*** Opening MATERIAL PROVIDED ***

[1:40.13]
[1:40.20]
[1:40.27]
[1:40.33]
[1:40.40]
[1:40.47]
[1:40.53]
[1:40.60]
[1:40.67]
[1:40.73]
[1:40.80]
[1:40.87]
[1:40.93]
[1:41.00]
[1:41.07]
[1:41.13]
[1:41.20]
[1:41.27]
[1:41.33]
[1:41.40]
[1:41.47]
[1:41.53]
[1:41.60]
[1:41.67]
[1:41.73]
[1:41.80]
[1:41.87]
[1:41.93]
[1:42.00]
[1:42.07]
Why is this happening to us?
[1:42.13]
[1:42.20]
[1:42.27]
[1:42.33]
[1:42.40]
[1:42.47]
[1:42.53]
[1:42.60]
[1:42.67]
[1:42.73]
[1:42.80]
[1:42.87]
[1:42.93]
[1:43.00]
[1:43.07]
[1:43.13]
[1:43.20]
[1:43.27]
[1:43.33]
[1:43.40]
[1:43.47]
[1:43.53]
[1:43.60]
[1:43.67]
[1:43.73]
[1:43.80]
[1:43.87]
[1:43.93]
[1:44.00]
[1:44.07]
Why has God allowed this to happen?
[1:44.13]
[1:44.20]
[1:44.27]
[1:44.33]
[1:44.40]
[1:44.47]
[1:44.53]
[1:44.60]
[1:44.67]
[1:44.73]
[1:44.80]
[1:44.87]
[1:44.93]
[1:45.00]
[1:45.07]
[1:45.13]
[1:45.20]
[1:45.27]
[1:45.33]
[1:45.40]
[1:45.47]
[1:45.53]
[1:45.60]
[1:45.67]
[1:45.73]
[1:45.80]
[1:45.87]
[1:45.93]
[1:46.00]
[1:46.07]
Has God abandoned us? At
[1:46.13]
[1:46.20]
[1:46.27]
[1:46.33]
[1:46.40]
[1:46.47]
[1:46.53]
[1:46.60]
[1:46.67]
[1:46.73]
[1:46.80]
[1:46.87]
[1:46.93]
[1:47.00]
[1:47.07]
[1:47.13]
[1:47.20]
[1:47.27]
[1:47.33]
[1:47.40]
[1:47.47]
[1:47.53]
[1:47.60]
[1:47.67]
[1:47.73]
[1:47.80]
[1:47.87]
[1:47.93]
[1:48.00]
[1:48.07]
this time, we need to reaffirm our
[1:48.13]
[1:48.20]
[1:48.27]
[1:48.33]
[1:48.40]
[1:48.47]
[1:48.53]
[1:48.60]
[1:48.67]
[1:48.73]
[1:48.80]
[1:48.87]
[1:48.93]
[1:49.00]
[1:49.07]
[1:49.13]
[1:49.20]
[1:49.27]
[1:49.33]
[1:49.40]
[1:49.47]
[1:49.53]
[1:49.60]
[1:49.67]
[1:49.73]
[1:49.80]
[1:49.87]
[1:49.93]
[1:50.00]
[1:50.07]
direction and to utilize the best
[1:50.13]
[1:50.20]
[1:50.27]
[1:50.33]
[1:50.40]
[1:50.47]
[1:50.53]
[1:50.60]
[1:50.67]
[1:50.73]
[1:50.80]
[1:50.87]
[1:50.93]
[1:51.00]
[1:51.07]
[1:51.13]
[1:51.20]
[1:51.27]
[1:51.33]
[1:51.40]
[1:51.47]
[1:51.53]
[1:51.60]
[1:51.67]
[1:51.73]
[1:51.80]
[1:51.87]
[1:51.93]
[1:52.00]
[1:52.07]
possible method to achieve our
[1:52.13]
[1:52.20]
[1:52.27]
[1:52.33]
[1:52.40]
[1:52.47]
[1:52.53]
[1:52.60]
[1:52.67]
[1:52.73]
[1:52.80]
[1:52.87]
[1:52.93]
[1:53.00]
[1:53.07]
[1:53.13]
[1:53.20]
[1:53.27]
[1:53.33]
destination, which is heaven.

*** Closing MATERIAL PROVIDED ***

ASSIGNMENT:
In your answer, repeat each line of the material word for word.

EXERCISE RESULT:
[1:40.13]
[1:40.20]
[1:40.27]
[1:40.33]
[1:40.40]
[1:40.47]
[1:40.53]
[1:40.60]
[1:40.67]
[1:40.73]
[1:40.80]
[1:40.87]
[1:40.93]
[1:41.00]
[1:41.07]
[1:41.13]
[1:41.20]
[1:41.27]
[1:41.33]
[1:41.40]
[1:41.47]
[1:41.53]
[1:41.60]
[1:41.67]
[1:41.73]
[1:41.80]
[1:41.87]
[1:41.93]
[1:42.00]
[1:42.07]
Why is this happening to us?
[1:42.13]
[1:42.20]
[1:42.27]
[1:42.33]
[1:42.40]
[1:42.47]
[1:42.53]
[1:42.60]
[1:42.67]
[1:42.73]
[1:42.80]
[1:42.87]
[1:42.93]
[1:43.00]
[1:43.07]
[1:43.13]
[1:43.20]
[1:43.27]
[1:43.33]
[1:43.40]
[1:43.47]
[1:43.53]
[1:43.60]
[1:43.67]
[1:43.73]
[1:43.80]
[1:43.87]
[1:43.93]
[1:44.00]
[1:44.07]
Why has God allowed this to happen?
[1:44.13]
[1:44.20]
[1:44.27]
[1:44.33]
[1:44.40]
[1:44.47]
[1:44.53]
[1:44.60]
[1:44.67]
[1:44.73]
[1:44.80]
[1:44.87]
[1:44.93]
[1:45.00]
[1:45.07]
[1:45.13]
[1:45.20]
[1:45.27]
[1:45.33]
[1:45.40]
[1:45.47]
[1:45.53]
[1:45.60]
[1:45.67]
[1:45.73]
[1:45.80]
[1:45.87]
[1:45.93]
[1:46.00]
[1:46.07]
Has God abandoned us? At
[1:46.13]
[1:46.20]
[1:46.27]
[1:46.33]
[1:46.40]
[1:46.47]
[1:46.53]
[1:46.60]
[1:46.67]
[1:46.73]
[1:46.80]
[1:46.87]
[1:46.93]
[1:47.00]
[1:47.07]
[1:47.13]
[1:47.20]
[1:47.27]
[1:47.33]
[1:47.40]
[1:47.47]
[1:47.53]
[1:47.60]
[1:47.67]
[1:47.73]
[1:47.80]
[1:47.87]
[1:47.93]
[1:48.00]
[1:48.07]
this time, we need to reaffirm our
[1:48.13]
[1:48.20]
[1:48.27]
[1:48.33]
[1:48.40]
[1:48.47]
[1:48.53]
[1:48.60]
[1:48.67]
[1:48.73]
[1:48.80]
[1:48.87]
[1:48.93]
[1:49.00]
[1:49.07]
[1:49.13]
[1:49.20]
[1:49.27]
[1:49.33]
[1:49.40]
[1:49.47]
[1:49.53]
[1:49.60]
[1:49.67]
[1:49.73]
[1:49.80]
[1:49.87]
[1:49.93]
[1:50.00]
[1:50.07]
direction and to utilize the best
[1:50.13]
[1:50.20]
[1:50.27]
[1:50.33]
[1:50.40]
[1:50.47]
[1:50.53]
[1:50.60]
[1:50.67]
[1:50.73]
[1:50.80]
[1:50.87]
[1:50.93]
[1:51.00]
[1:51.07]
[1:51.13]
[1:51.20]
[1:51.27]
[1:51.33]
[1:51.40]
[1:51.47]
[1:51.53]
[1:51.60]
[1:51.67]
[1:51.73]
[1:51.80]
[1:51.87]
[1:51.93]
[1:52.00]
[1:52.07]
possible method to achieve our
[1:52.13]
[1:52.20]
[1:52.27]
[1:52.33]
[1:52.40]
[1:52.47]
[1:52.53]
[1:52.60]
[1:52.67]
[1:52.73]
[1:52.80]
[1:52.87]
[1:52.93]
[1:53.00]
[1:53.07]
[1:53.13]
[1:53.20]
[1:53.27]
[1:53.33]
destination, which is heaven.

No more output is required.